Yet the SPD leader, 53-year-old Oskar Lafontaine, is irritated by questions about the "Blair effect", probably because the polls show him to be at least as unpopular as the Chancellor. Mr Lafontaine ran against Mr Kohl in 1990 and lost. Now he wants to run again on economic policies and working class values which even the unions have denounced as passe.

The alternative is Gerhard Schroder, Prime Minister of Lower Saxony, a handsome man of the same age as Mr Lafontaine, with a right-wing agenda that would make Tony Blair blush. He is actively pro-business, cavorting with people like Bill Gates and thinking nothing of being flown to the Vienna Opera Ball in a Volkswagen company jet. He is an admirer of Anglo- Saxon capitalism, which means he is bewitched by the profit motive, and tart about a weak EMU, which he refers to as "Monopoly money".
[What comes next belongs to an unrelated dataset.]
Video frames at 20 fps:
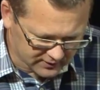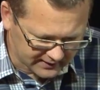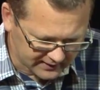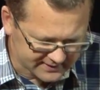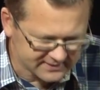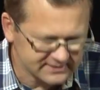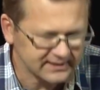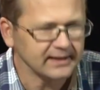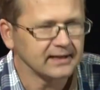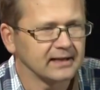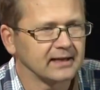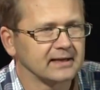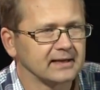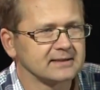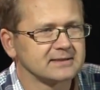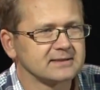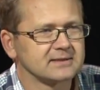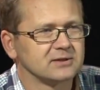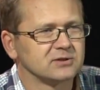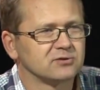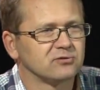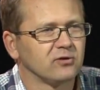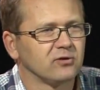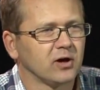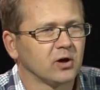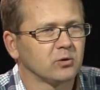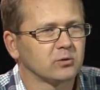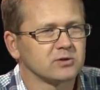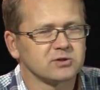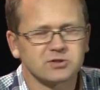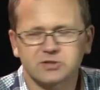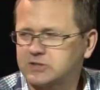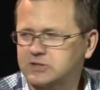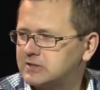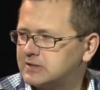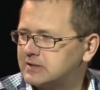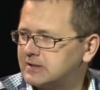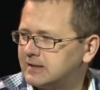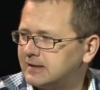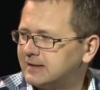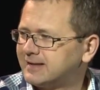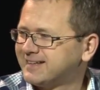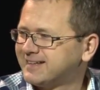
for the azaleas, it's flowers.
Mr Schroder's private life is no less modern. After walking out on his wife a year ago, he has settled down with a girlfriend young enough to be his daughter. And yet, despite this highly publicised affair - or, perhaps, because if it - he is one of the most popular men in Germany. He easily outscores Mr Kohl in a hypothetical head-to-head contest.
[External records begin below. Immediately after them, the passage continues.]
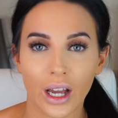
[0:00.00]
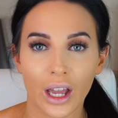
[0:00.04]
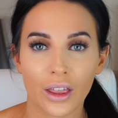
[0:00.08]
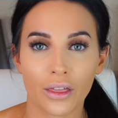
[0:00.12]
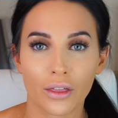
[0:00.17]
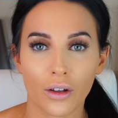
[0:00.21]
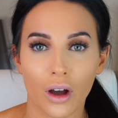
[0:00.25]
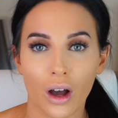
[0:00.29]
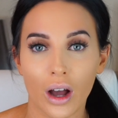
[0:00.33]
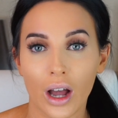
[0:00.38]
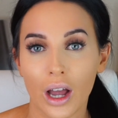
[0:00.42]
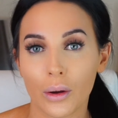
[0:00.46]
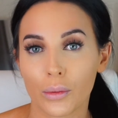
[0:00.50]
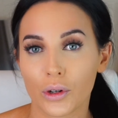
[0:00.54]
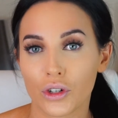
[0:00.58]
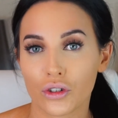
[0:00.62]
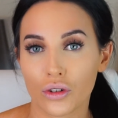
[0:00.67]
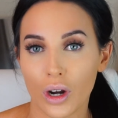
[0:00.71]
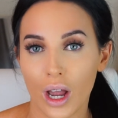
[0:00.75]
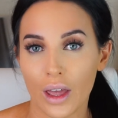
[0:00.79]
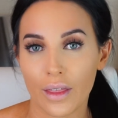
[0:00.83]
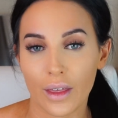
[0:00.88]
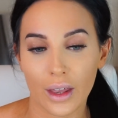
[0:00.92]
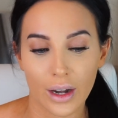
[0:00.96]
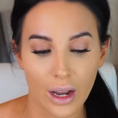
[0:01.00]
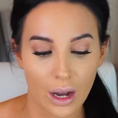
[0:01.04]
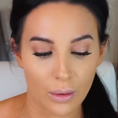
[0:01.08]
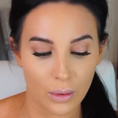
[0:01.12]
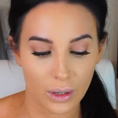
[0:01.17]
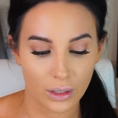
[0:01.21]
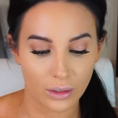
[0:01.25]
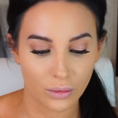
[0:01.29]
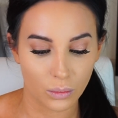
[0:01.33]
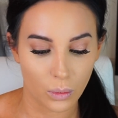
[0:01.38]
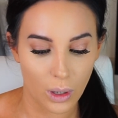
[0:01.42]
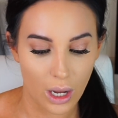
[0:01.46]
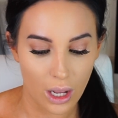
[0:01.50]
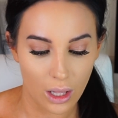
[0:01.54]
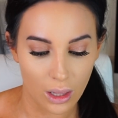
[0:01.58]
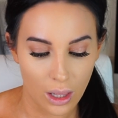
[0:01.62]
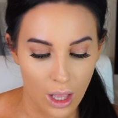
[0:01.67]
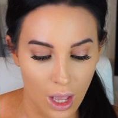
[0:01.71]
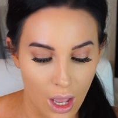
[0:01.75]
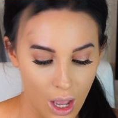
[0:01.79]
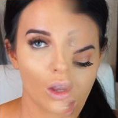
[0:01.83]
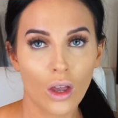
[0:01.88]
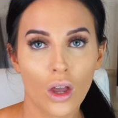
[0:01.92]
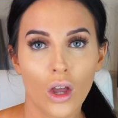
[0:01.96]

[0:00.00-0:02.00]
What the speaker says: I thought I would try that out as well.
But he may not get the chance to prove it in real life. The SPD is not expected to pick its chancellor-candidate until spring, by which time Mr Lafontaine's antiquated policies may be difficult to change. Even if Mr Schroder is selected, he would have less than six months to transform the party. Despite the victories of Mr Blair and Mr Jospin, he may already be running out of time.